O dönemde Şehir Kulübü’nün önünden geçerken balkonda oturanların savcı veya hakim olduklarını söylediklerinde bir başka saygı ile bakardık o tarafa.
Rahmetli dayımın eski vilayet binasında olan Adliye’de, mübaşir olarak görev yapmış olması saygıyı daha da güçlendirirdi.
Bir şey kesindi ama…
Yargıya ve mensuplarına koşulsuz güvenirdik.
Bu güven üniversite yıllarım ve sonrasında iş hayatım boyunca da devam etti.
Ne yargıyı yargıladık ne de yargı mensuplarını zihinlerimizde…

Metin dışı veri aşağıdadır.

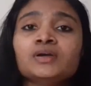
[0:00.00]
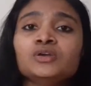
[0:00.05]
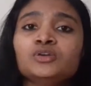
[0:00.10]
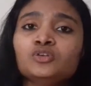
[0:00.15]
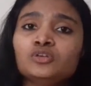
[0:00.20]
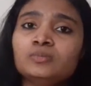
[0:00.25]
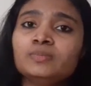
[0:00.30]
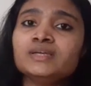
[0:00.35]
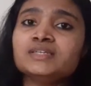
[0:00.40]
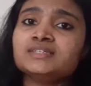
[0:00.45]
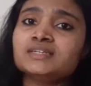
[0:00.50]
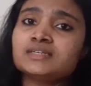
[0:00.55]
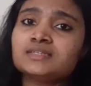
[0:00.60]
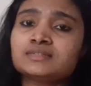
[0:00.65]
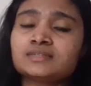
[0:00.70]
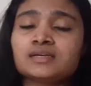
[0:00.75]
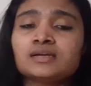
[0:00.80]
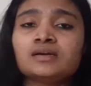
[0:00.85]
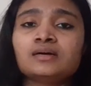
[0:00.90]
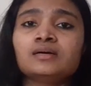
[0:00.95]
You will be
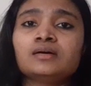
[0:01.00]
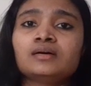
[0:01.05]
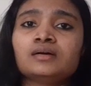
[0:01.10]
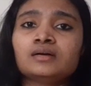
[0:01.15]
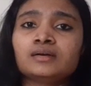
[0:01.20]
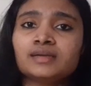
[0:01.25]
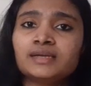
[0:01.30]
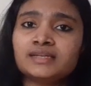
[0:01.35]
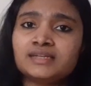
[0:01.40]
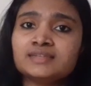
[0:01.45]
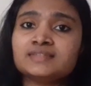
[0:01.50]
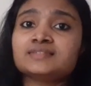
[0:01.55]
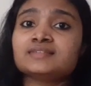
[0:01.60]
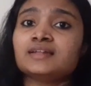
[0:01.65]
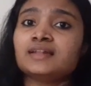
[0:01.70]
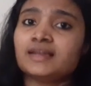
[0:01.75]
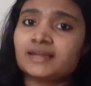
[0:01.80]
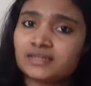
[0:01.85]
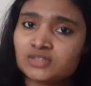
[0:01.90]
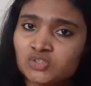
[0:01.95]
just uh, getting
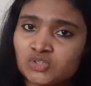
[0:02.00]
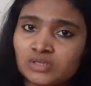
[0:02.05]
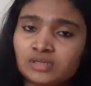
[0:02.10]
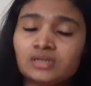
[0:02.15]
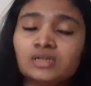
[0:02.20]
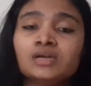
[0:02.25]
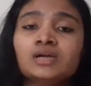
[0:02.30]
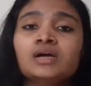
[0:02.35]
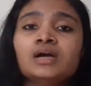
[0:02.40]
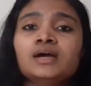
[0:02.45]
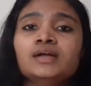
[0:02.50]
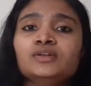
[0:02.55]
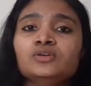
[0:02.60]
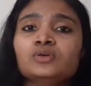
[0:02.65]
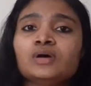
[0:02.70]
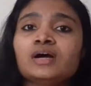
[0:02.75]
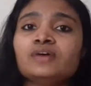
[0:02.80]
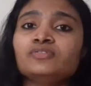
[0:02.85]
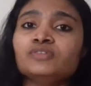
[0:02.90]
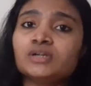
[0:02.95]
selected and you
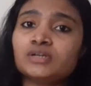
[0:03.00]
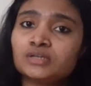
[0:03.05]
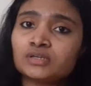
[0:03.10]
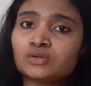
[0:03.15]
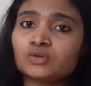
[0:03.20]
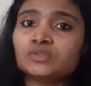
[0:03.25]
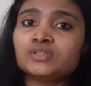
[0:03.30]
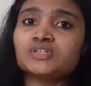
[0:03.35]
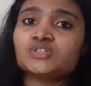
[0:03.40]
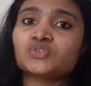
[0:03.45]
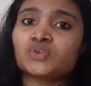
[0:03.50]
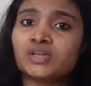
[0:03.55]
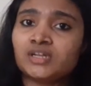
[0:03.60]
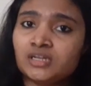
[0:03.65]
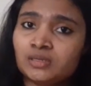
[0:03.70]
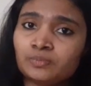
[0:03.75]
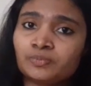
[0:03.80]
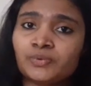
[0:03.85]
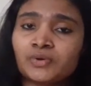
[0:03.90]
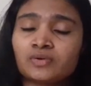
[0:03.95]
have to undergo the
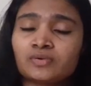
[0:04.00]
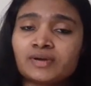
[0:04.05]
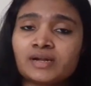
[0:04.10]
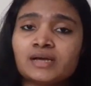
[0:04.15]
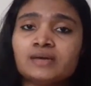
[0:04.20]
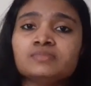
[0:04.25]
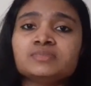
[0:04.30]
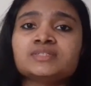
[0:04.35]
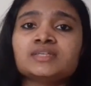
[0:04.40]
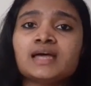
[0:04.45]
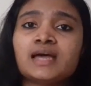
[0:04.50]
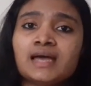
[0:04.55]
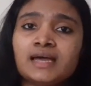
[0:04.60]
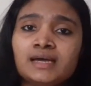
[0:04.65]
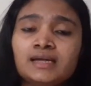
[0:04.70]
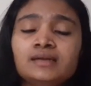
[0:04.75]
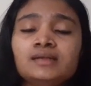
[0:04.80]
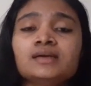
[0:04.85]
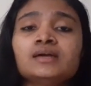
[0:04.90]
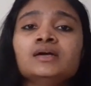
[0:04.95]
training programs
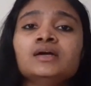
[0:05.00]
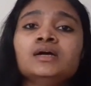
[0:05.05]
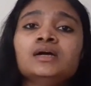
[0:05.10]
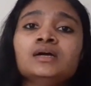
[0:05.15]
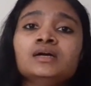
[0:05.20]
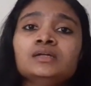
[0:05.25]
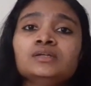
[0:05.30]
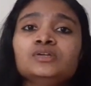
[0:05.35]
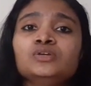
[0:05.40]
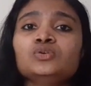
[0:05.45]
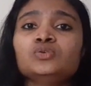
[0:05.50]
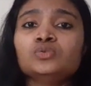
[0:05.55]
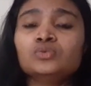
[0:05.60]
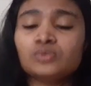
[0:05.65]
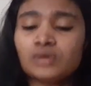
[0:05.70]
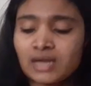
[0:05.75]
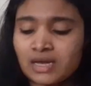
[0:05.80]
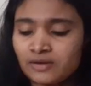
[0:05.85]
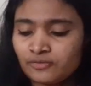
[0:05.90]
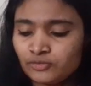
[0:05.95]
and
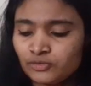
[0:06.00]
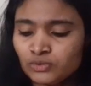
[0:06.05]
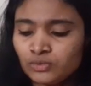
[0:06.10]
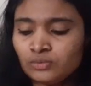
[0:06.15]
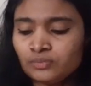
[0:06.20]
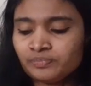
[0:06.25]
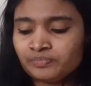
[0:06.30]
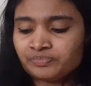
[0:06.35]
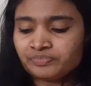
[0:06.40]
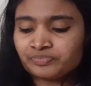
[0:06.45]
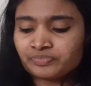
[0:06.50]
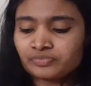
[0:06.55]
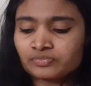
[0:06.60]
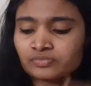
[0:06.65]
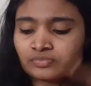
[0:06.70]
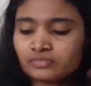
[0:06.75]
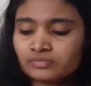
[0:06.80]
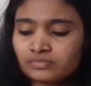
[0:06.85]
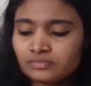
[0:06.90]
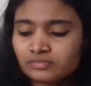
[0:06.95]
you have to
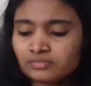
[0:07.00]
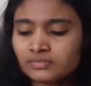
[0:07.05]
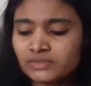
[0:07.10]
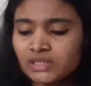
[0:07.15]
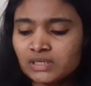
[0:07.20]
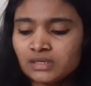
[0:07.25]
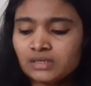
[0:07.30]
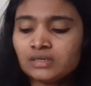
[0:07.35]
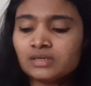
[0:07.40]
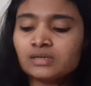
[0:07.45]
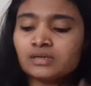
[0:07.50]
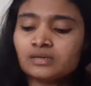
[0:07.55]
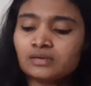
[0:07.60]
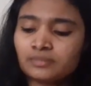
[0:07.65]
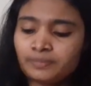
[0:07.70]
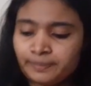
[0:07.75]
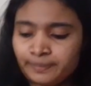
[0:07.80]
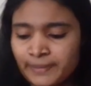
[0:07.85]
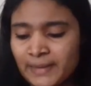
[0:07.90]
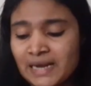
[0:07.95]
uh,
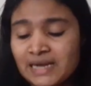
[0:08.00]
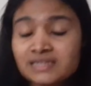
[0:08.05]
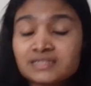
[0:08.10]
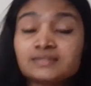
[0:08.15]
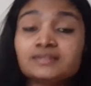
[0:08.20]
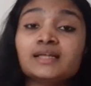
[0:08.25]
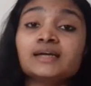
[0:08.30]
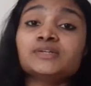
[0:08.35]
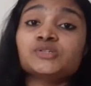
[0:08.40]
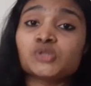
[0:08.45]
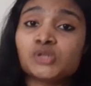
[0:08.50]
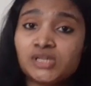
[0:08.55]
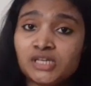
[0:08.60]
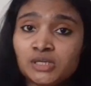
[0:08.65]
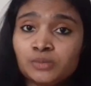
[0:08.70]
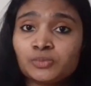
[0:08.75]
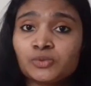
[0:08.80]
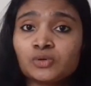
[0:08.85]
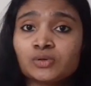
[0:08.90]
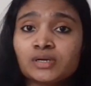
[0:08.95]
pass that
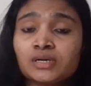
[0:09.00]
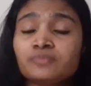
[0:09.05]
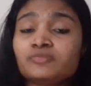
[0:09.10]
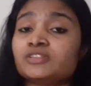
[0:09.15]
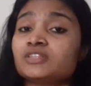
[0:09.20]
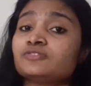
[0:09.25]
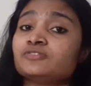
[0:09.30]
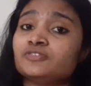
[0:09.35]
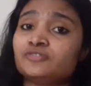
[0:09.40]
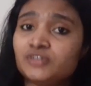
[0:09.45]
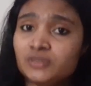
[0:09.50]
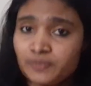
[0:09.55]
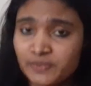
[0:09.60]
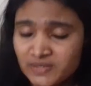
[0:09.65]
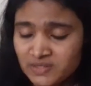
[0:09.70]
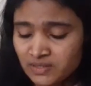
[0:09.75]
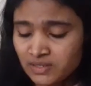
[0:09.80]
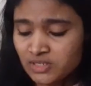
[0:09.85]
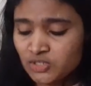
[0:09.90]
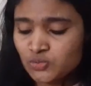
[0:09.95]
training program with a 50
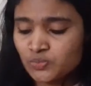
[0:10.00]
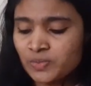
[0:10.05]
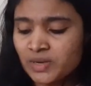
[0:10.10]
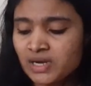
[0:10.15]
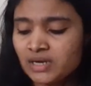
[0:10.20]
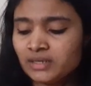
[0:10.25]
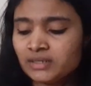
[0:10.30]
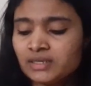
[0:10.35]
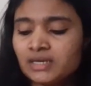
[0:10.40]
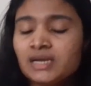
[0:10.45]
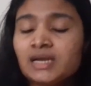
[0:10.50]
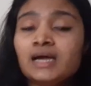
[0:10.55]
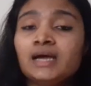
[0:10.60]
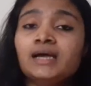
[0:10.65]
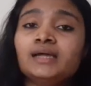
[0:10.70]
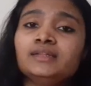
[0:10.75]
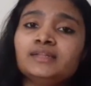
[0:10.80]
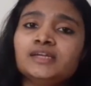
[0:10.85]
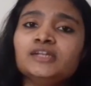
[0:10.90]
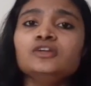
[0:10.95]
percentage mark
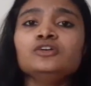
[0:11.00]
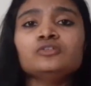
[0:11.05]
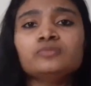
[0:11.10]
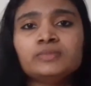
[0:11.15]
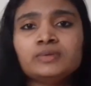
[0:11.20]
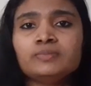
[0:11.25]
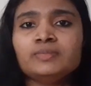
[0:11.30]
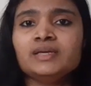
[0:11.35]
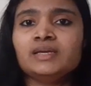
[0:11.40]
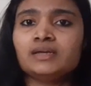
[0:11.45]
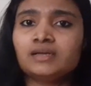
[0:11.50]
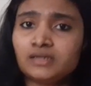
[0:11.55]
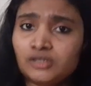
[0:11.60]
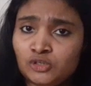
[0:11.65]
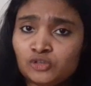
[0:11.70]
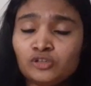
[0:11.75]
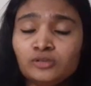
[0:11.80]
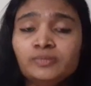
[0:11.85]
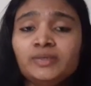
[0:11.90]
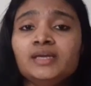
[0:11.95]
and then you will be uh,
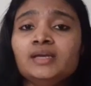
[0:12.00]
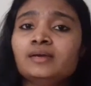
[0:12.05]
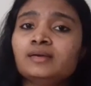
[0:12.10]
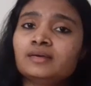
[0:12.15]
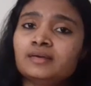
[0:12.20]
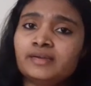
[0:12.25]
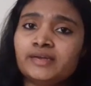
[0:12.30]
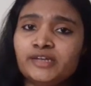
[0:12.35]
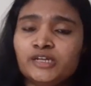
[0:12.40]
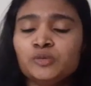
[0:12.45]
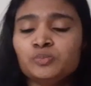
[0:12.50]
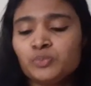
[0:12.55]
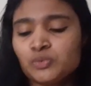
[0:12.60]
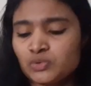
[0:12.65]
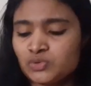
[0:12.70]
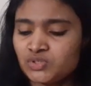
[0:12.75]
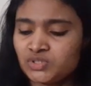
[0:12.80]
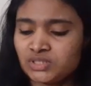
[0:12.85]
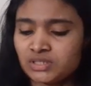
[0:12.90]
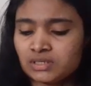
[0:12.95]
you will be getting
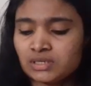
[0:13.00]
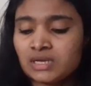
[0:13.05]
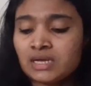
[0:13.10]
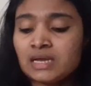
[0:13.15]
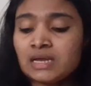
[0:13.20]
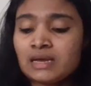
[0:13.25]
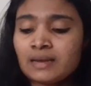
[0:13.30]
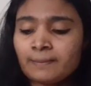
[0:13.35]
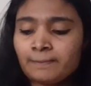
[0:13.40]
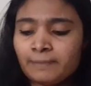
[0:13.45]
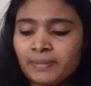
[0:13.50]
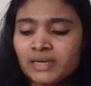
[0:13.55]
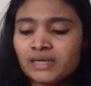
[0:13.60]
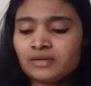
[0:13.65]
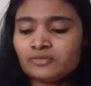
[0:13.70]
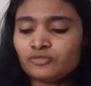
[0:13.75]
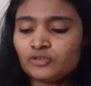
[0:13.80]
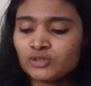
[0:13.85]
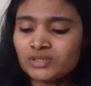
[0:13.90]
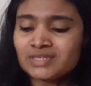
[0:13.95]
posted.
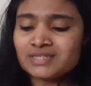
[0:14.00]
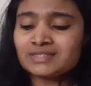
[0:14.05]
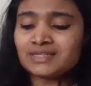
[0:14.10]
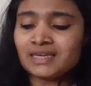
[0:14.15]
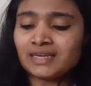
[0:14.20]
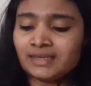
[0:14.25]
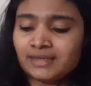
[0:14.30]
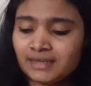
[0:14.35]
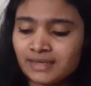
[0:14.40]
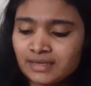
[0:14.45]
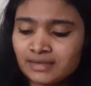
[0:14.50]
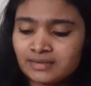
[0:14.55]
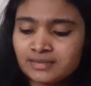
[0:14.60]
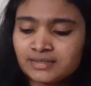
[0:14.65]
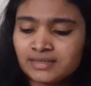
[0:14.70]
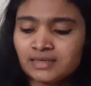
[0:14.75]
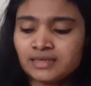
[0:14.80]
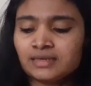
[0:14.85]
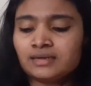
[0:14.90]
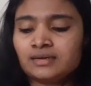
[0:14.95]
But for the
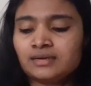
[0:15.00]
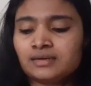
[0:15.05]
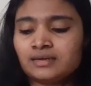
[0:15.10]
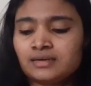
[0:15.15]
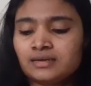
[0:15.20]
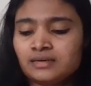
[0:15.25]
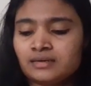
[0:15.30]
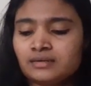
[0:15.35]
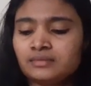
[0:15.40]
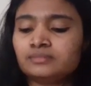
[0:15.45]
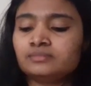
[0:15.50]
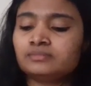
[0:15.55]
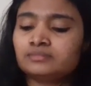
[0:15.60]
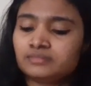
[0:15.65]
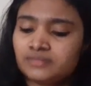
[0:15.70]
second uh,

Onlar yasaları temsil ederlerdi.
Bizde yasaya uymaya mükellef insanlar olarak verdikleri kararların hem vicdani, hem de yasaları tartıştırmayacak nitelikte olduğunu koşulsuz kabul ederdik.
Peki, şimdi böyle değil mi, diye sorabilirsiniz.
Ben de aynı soruyu hukuk camiasının içindeki insanlara sormak isterim.
Verilen tüm kararlar sorgulanmadan kabule uygun mu?
Vicdani mi?
İnsani mi?
Ülkemizin bunca sorunu varken…
Uluslararası bir standardı yakalamak düşüncesindeyken.
Düşünce özgürlüğü, fikir özgürlüğü, insan hakları gibi temel kavramları hayatımıza sokup, tartışmayı bile düşünmez hale getirmek sevdasındayken.
Ne hukuku yargılamak isterim.
Ne yargıyı.
Ne yargılayanları.
Hukuk isterim.
Adalet isterim de; ‘Madalet’ demek istemem!
2020’yi yaşarken zül gelir.
Acı verir…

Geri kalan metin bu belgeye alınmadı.